Bringing your data home
(AKA The rsync fanboy page)
In which the author conveys a few facts and spouts a lot of opinions on
methods for getting your data home from MacCHESS.
Last update 2008-03
Modern equipment at high-powered synchrotrons can generate huge amounts of
data. With 1 second exposure times our Quantum 210 (A1, F2) and Quantum 270 (F1)
detectors can stream 11
frames/minute in binned mode(8MB files). In unbinned mode(32 MB files), a set
of 180 images can take up over 5.7 GB. If you want to save the raw ( *.imx_0
pre-dark current correction) files you can double that number. (I personally
don't recommend this, but some people do it and they have their reasons). Many
of our users end up with 50 - 100 GB of data in a few days. You probably want
to take the images home with you in case there are uncertainties about the
indexing or you want to tweak the data processing. There are a variety of
methods for getting your data home.
Bring your own computer
By bringing your own computer, presumably a laptop, to MacCHESS, you can
exercise a lot of control over how you store your data. Recent laptops come with
bigger and bigger disks, and many have FireWire and USB2.0 connections suitable
for external disks.
- You can set up everything ahead of time and be sure that it works. If you
are using external disks, this means no worries about filesystem compatibility.
- You can configure your network connection to use DHCP for instant access, or
ask MacCHESS for a static address.
- If you opt for a static IP address, we can arrange to export the relevant
data collection disks to your machine via NFS.
- Each MacCHESS beamline has a 10/100/1000 Mbps switch, so if your computer
has a gigabit ethernet interface you can take full advantage of it. CHESS also
has wireless service, but at a lower bandwidth. Ask the CHESS operator for
instructions on wireless use.
- Being inside the CHESS firewall, you should encounter minimal hassles and
maximal flexibility with data transfer protocols.

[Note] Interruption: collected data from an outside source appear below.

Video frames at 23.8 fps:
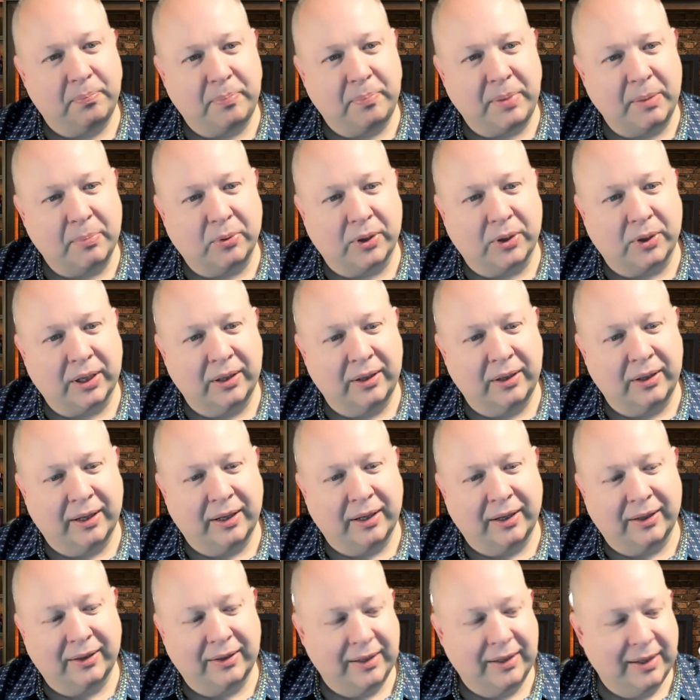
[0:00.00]
people
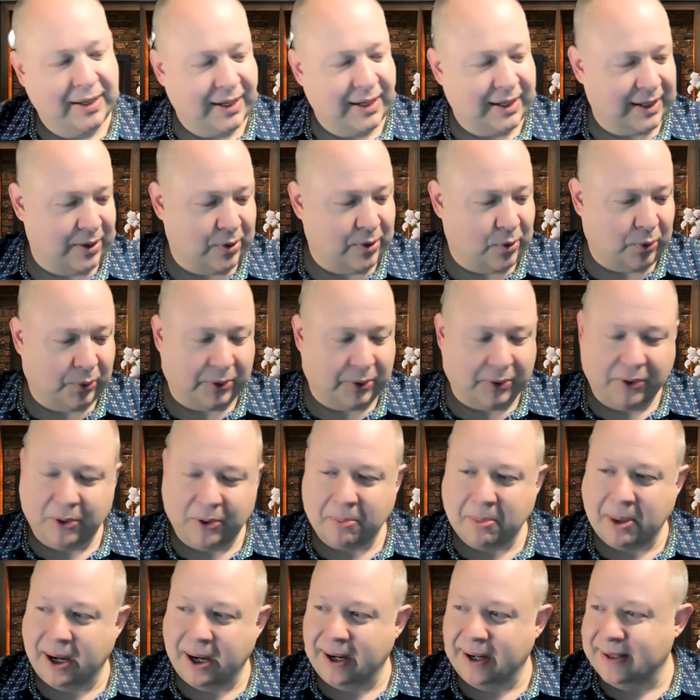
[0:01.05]
can hold in their
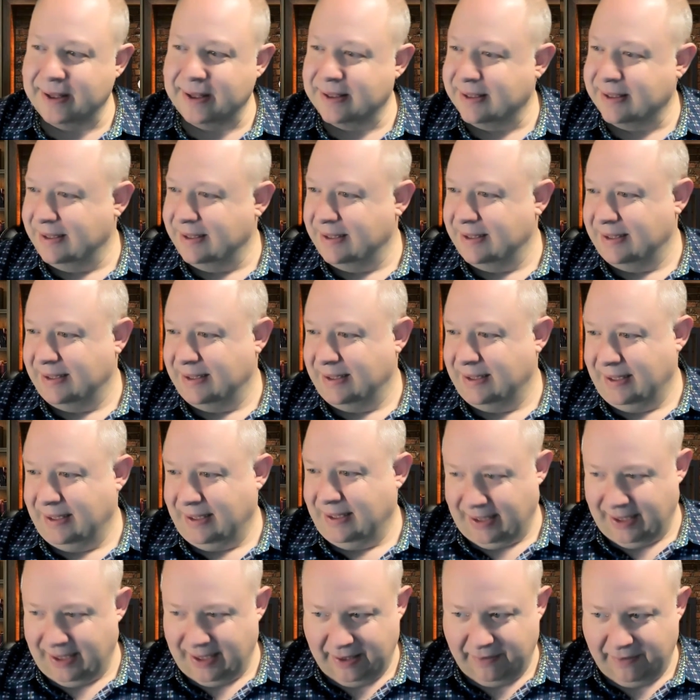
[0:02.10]
mind
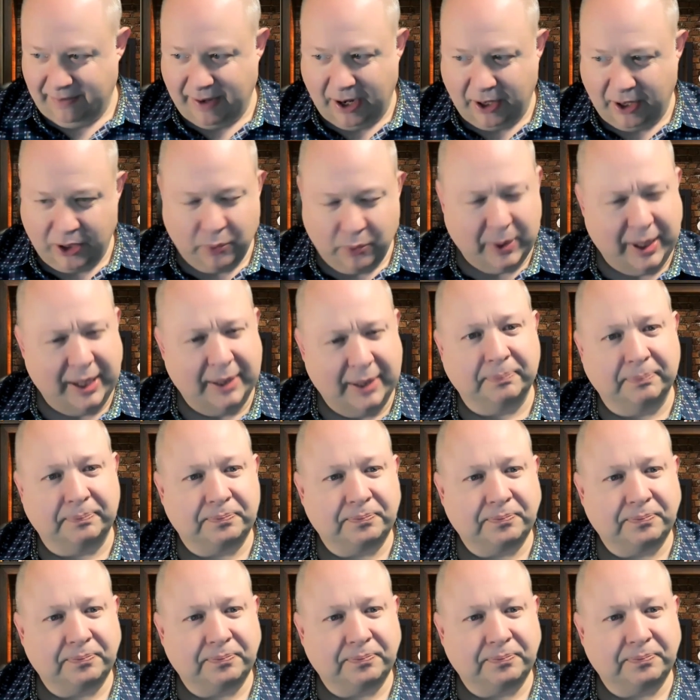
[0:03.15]
and evaluate.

- You may load your computer with your own assortment of data processing
software, e-mail clients, etc.
See the section below on network data transfer for
suggestions on copying the data to your own computer.
Portable disks
This seems to be the up-and-coming method for data transport. It is
great for you for a number of reasons:
- reasonable cost, and getting more reasonable all the time
- rewritable media
- random access
- convenient hot-swap connections
Its great for us too; PCI cards for USB2.0 and FireWire are a lot cheaper
than tape drives.
MacCHESS can handle a variety of device interfaces and filesystems, especially
since the introduction of Linux boxes at each of our beamlines:
- USB 2.0 and FireWire (IEEE1394 or IEEE1394a) on Linux, Mac and Windows
- FireWire 800 (IEEE1394b) on Mac and Linux
- Hook your devices up to your own laptop and plug it into our ethernet (see
above)
- Filesystems:
My recommendations:
Here's a Unix/Linux TAR command which will copy an entire directory from one
location to another, while preserving file creation times:
tar cBf - olddir | (cd newdir && tar xBf -)
Here's a comparable command using RSYNC which has some notable advantages:
rsync -av olddir newdir
See the network section for more details on the RSYNC
command.
A word of caution: many FireWire and USB2.0 disks are sold as 'external' devices
rather than 'portable', and may not be sufficiently ruggedized for portable use.
Since you're going to use them anyway, you can do a few things to help assure
the reliability of your data:
- Bring more than one disk for redundancy.
- Transport the disks in a padded carrying case.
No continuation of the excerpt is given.